Bu seminerde özellikle son on yılda İstanbul Arkeoloji Müzeleri tarafından il genelinde yürütülmekte olduğu kazı çalışmaları kısaca tanıtılacak, böylece tarihöncesinden günümüze yerleşmek ve yaşamak için tercih edilmiş olan bu özel coğrafi alanın, İstanbul’un, kültür tarihi bağlamında taşıdığı özel önem ortaya konmaya çalışılacaktır.

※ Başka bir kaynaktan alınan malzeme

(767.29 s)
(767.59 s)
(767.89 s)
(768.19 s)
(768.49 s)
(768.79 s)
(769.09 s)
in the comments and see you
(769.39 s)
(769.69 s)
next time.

İstanbul Araştırmaları 2: İstanbul’un Tarihsel Kimliğinde Sürekliliğin İzleri Üzerine Kültür ve Mimarlık Araştırmaları
Ekim ayında başlattığımız “İstanbul Araştırmaları” seminer dizisi ile tarihsel kimliğinin korunması için çaba gösterdiğimiz kentimiz İstanbul’u daha iyi kavramayı amaçladık. İstanbul üzerine araştırma yapan, kenti derin tarihsel perspektifte farklı açılardan inceleyen uzmanların katılımıyla kurguladığımız seminerlerle, bu zengin bilgi birikimini ve İstanbul’u anlamaya yönelik düşünsel çabayı mimarlık ortamıyla paylaşmayı hedefledik.

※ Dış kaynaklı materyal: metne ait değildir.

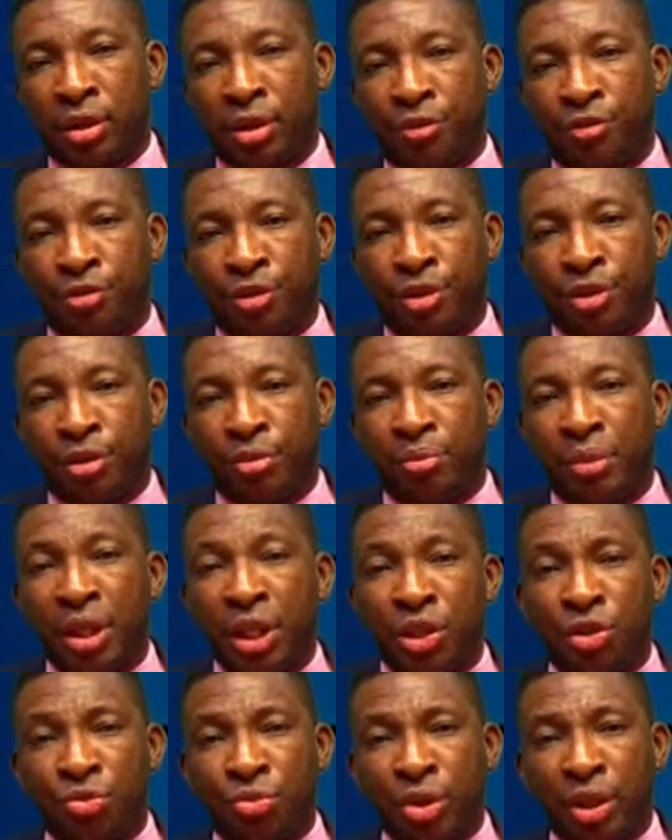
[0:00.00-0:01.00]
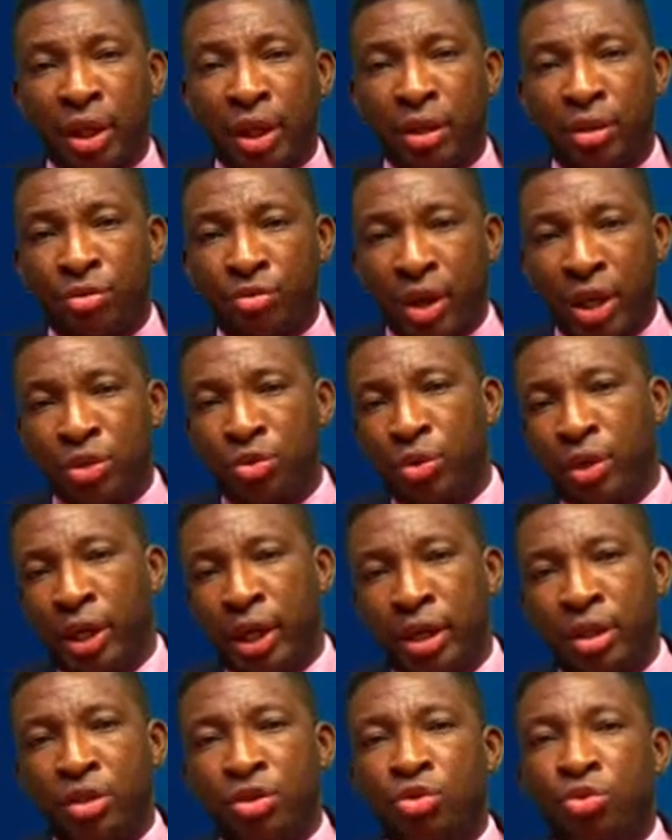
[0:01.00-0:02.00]
of the military and trying to
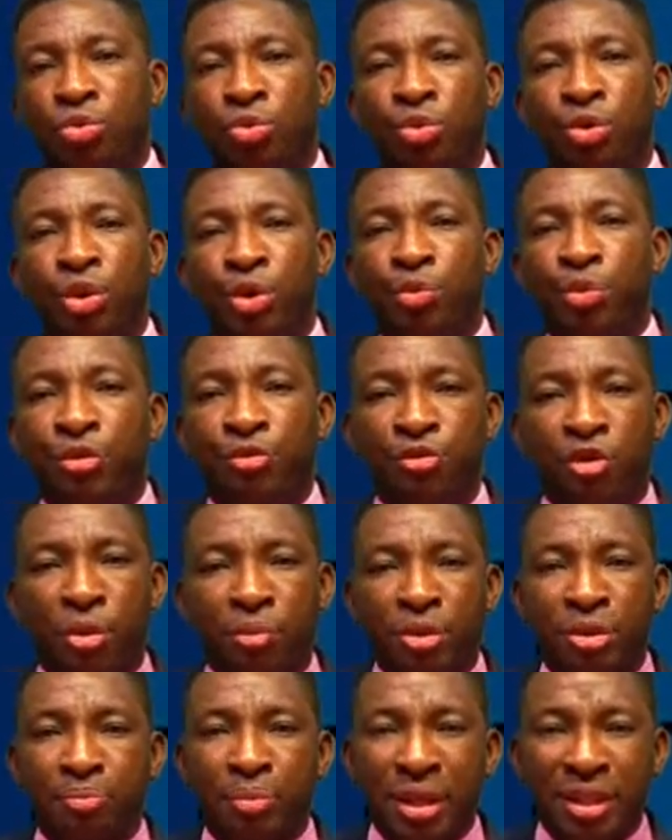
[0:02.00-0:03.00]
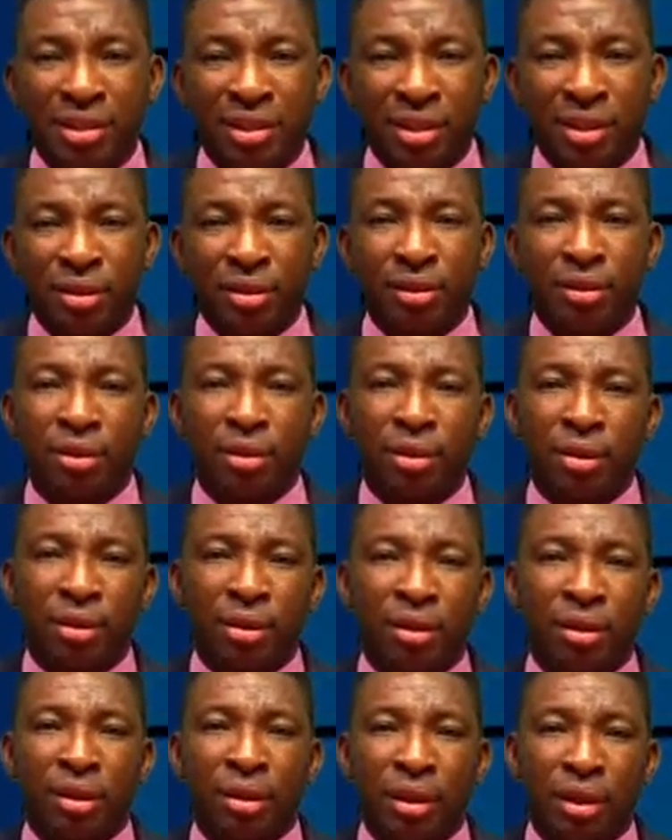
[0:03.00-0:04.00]
get into reforms, Brazil,
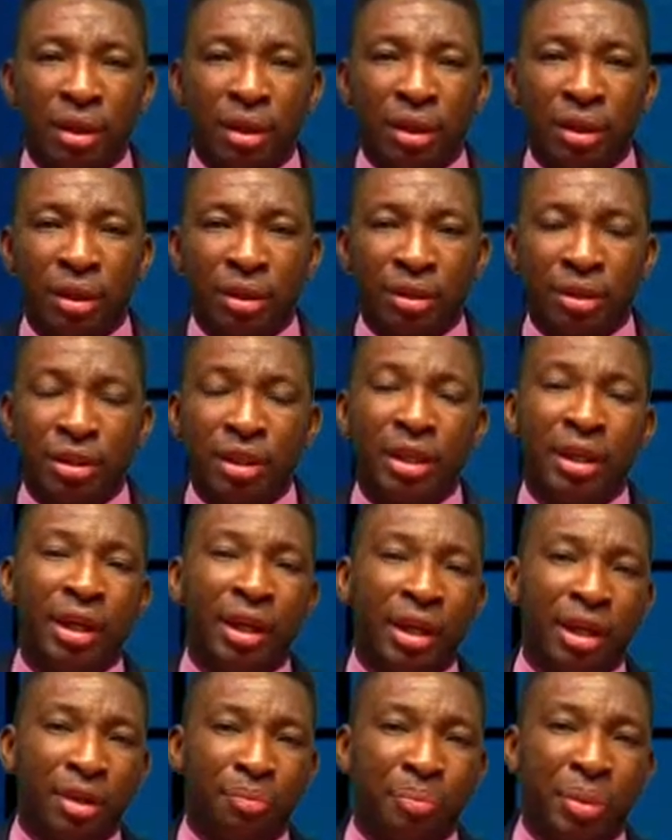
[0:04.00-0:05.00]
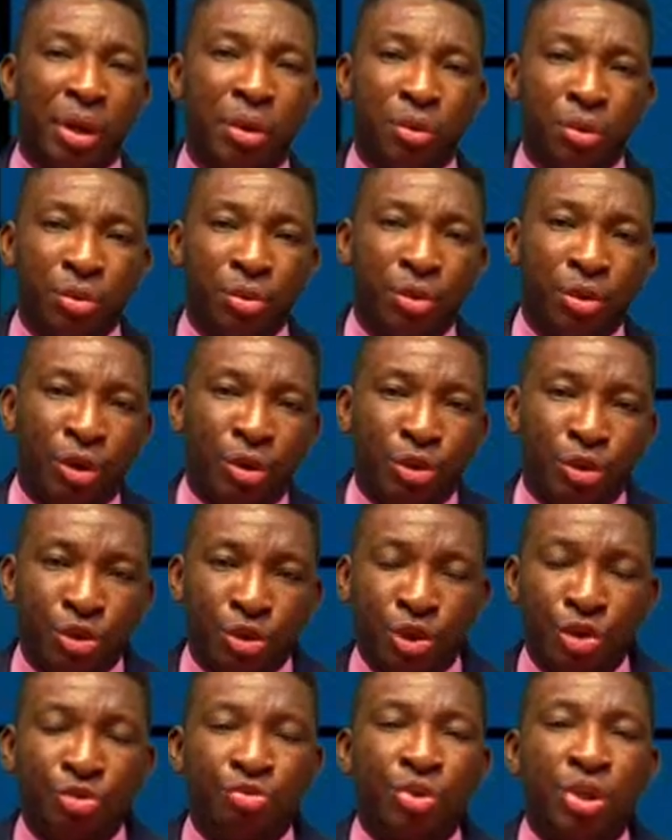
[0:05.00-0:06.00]
Chile, Peru, all those
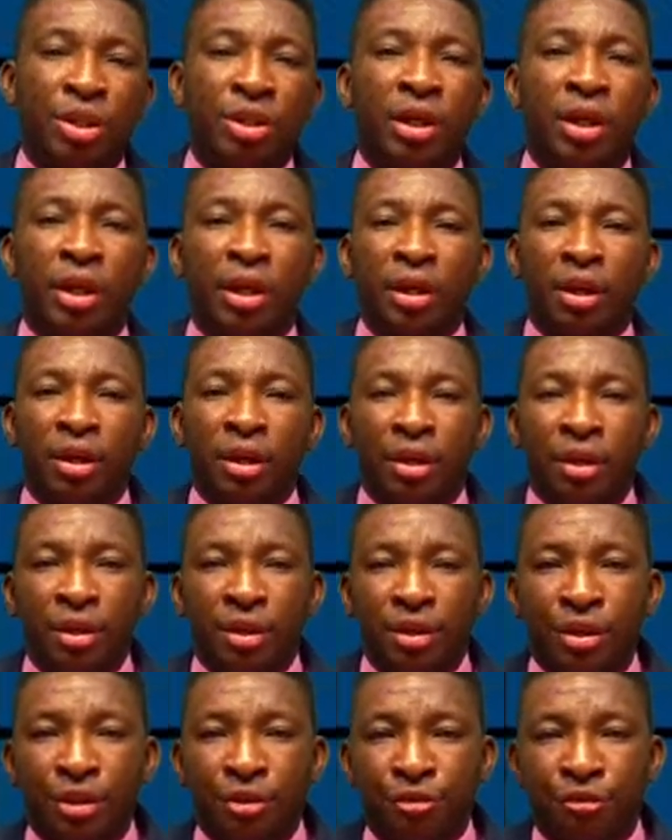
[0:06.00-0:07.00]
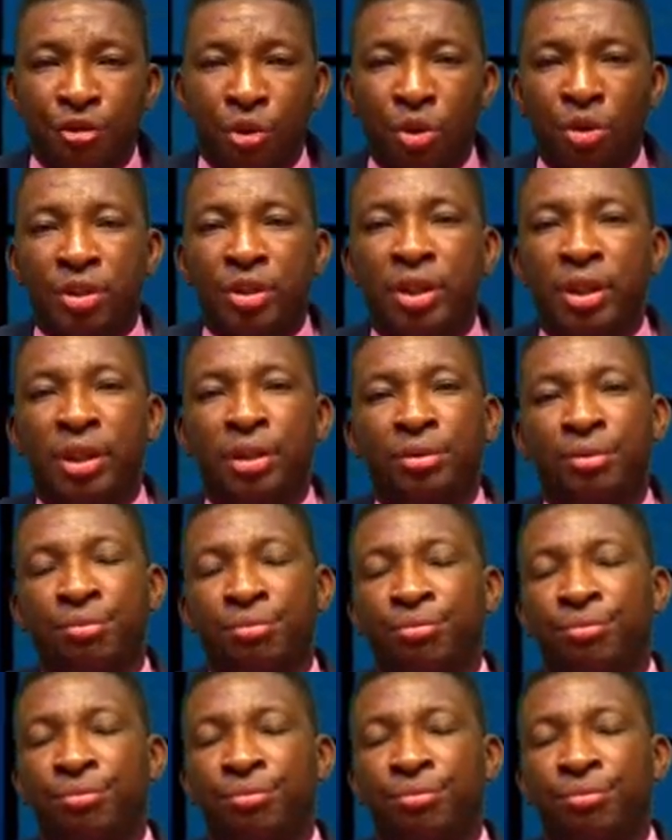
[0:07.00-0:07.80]
countries defaulting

İstanbul’un yaşamakta olduğu bütün yıpratıcı ve yıkıcı uygulamalara karşın halen direnen renkli ve zengin kimliğinin altında yatan tarihsel birikimin bir bilgi dağarcığı olarak belleklerde yer tutması, kuşkusuz kente yönelik sağlıklı koruma politikaları geliştirmede ufuk açıcı olacaktır. Bu bakış açısıyla hazırlanan seminer dizisinin sonbahar döneminde gerçekleşen birinci bölümünde İstanbul’un tarihsel süreçte yaşadığı değişimler üzerine kültür ve mimarlık araştırmalarını derledik. Bu çerçevede Prof.Dr. Mehmet Özdoğan “Tarihöncesi Dönemin Değişen Doğal ve Kültürel Çevre Ortamında İstanbul”, Prof.Dr. Turgut Saner “İstanbul’un Günümüze Ulaşamayan Anıtsal Yapıları” ve Doç.Dr. Deniz Mazlum “İstanbul’un Tarihindeki Yıkıcı Olaylar” başlıklı seminerleri sundular.

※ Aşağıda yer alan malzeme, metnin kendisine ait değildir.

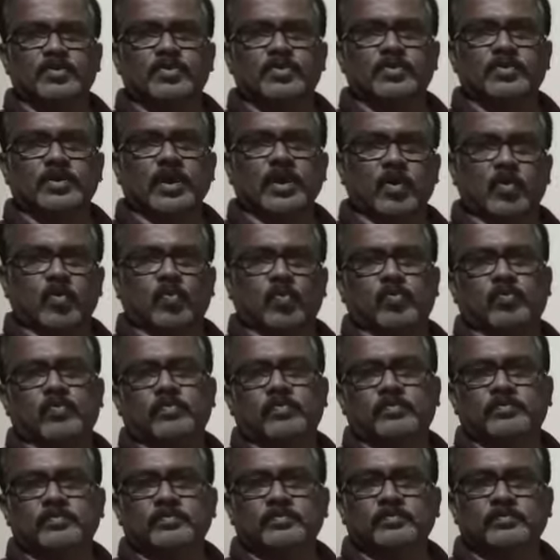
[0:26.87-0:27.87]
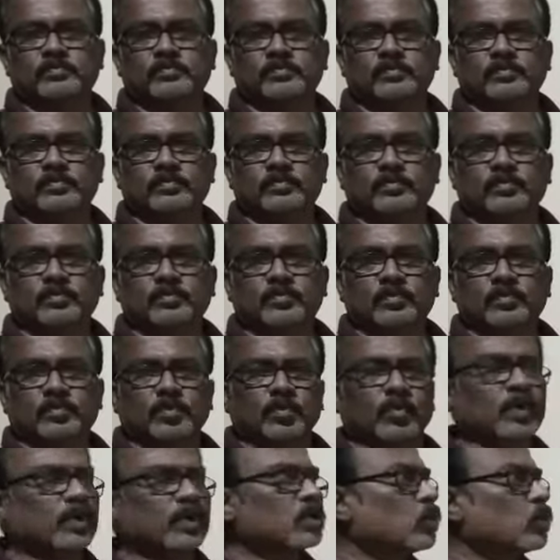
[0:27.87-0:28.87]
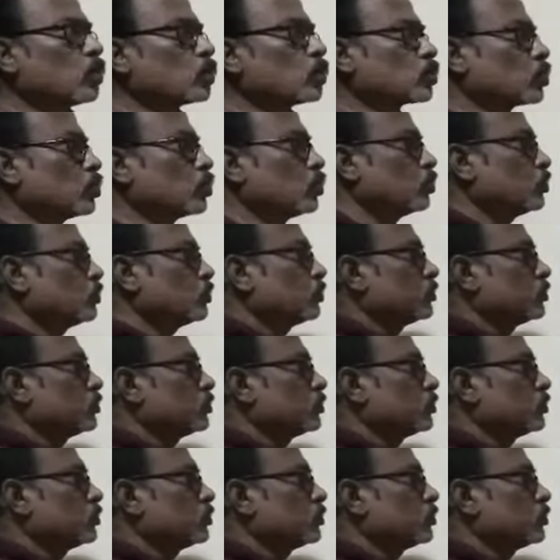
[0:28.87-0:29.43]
Now we'll go through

İstanbul’un hiç tartışmasız büyük bir özenle korunması gereken tarihsel kimliğinde, değişim ve dönüşümlere karşın süreklilik gösteren kentsel ve mimari yapılanmalar da önemi bir yer tutar. Bizans döneminin Mese’sinden Osmanlı’nın Divan yoluna dönüşen, her zaman için kentin ulaşım omurgasını oluşturan ana yol aksı ya da bugün Kapalıçarşı ve Hanlar Bölgesi olarak anılan ve Bizans’tan bu yana ticaret işlevini sürdüren kentsel alan bize kentin derin kültürel kimliğini tanımlar. Son yıllarda Yenikapı, Sirkeci, Cağaloğlu gibi Tarihi Yarımada’nın çeşitli kısımlarında ve Küçük Çekmece, Üsküdar, Maltepe, Pendik gibi çok farklı yerlerde yapılan kazı çalışmalarıyla da, İstanbul coğrafyasında her yerde farklı dönemlerde farklı toplulukların yaşadığı ve bunların günümüze ulaşan izler bıraktığı anlaşılmaktadır. Seminer dizimizin bahar döneminde gerçekleşecek olan ikinci bölümünde bu bağlamda İstanbul’un mimari kimliğini tanımlayan sunumlara yer verilecektir.